Although sonography is the primary imaging technique for evaluating the developing fetus, significant limitations exist in the sonographic prenatal diagnosis of many brain disorders. Fast MR imaging is increasingly being used to determine the underlying cause of nonspecific fetal CNS abnormalities detected sonographically and to confirm or provide further support for such anomalies. Our goal was to determine the value of MR imaging in establishing the diagnosis of fetal CNS anomalies, to ascertain how this information might be used for patient counseling, and to assess its impact on pregnancy management.


We prospectively performed MR examinations of 73 fetuses (66 pregnancies) with suspected CNS abnormalities and compared these with available fetal sonograms, postnatal images, and clinical examinations. Retrospectively, the impact on patient counseling and pregnancy management was analyzed.

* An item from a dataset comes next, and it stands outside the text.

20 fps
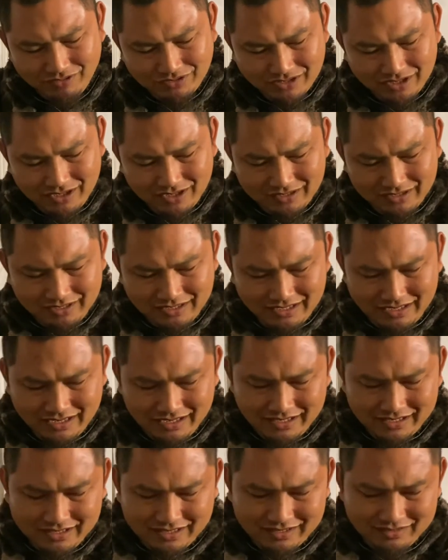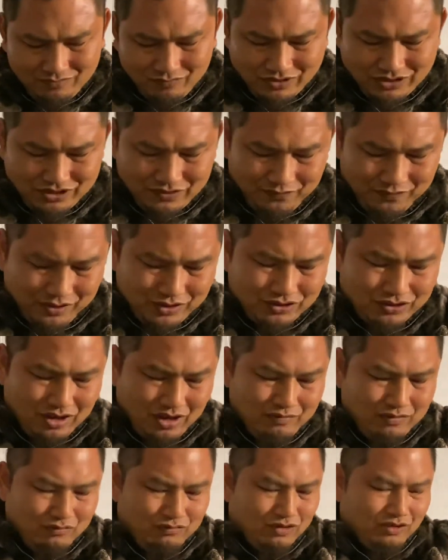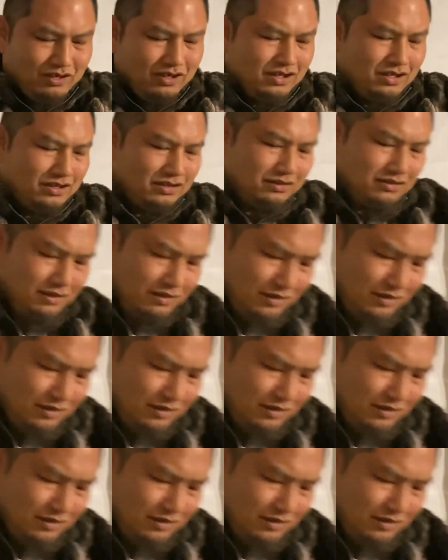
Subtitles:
an ugly kid, and when she first saw me, bro, look at this,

Images of diagnostic quality were routinely obtained with in utero MR imaging, which was particularly valuable in detecting heterotopia, callosal anomalies, and posterior fossa malformations, and for providing excellent anatomic information. We believe that 24 (46%) of 52 clinical cases were managed differently from the way they would have been on the basis of sonographic findings alone. In every case, the referring physicians thought that MR imaging provided a measure of confidence that was not previously available and that was valuable for counseling patients and for making more informed decisions.


Sonography is the leading technique for fetal assessment and provides reliable, inexpensive diagnostic images. Fast MR imaging is an important adjunctive tool for prenatal imaging in those instances in which a complex anomaly is suspected by sonography, when fetal surgery is contemplated, or when a definitive diagnosis cannot be determined.